WHAT TO PRODUCE
Leaving out all pictures, return exactly the lines from the one that contains "[1:04.53-1:05.53]" through the end of the data below.
BEGIN RECORD EXTRACTS
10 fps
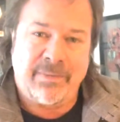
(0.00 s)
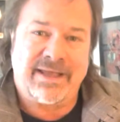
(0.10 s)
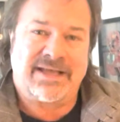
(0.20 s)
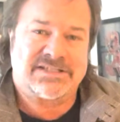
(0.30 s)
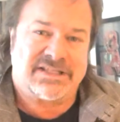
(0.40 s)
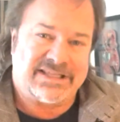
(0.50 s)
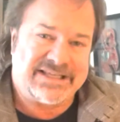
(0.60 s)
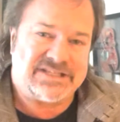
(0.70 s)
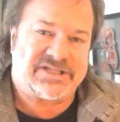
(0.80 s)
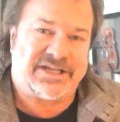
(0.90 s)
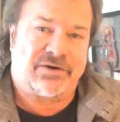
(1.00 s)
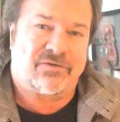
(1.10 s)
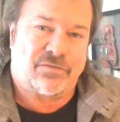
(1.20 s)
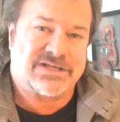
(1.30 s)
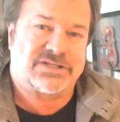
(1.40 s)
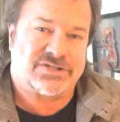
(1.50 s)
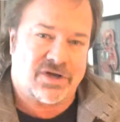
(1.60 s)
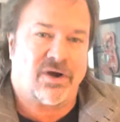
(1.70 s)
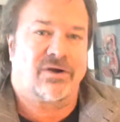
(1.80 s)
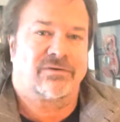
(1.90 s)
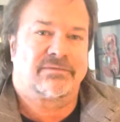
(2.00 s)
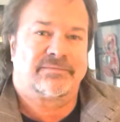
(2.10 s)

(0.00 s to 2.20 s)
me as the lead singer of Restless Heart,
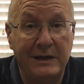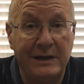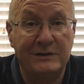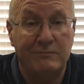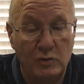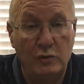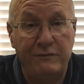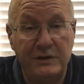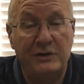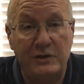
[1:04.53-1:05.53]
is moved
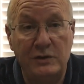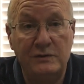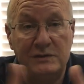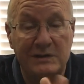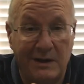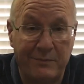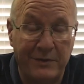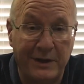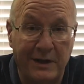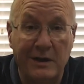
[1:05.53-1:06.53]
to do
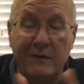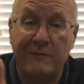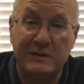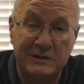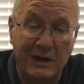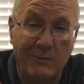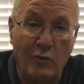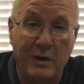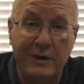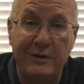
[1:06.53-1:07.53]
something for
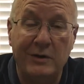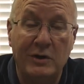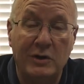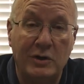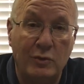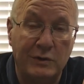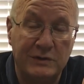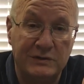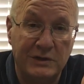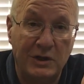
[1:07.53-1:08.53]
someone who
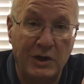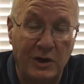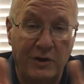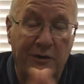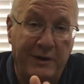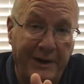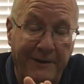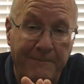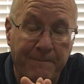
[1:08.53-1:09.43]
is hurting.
END RECORD EXTRACTS
OUTPUT FOR THIS TASK
[1:04.53-1:05.53]
is moved
[1:05.53-1:06.53]
to do
[1:06.53-1:07.53]
something for
[1:07.53-1:08.53]
someone who
[1:08.53-1:09.43]
is hurting.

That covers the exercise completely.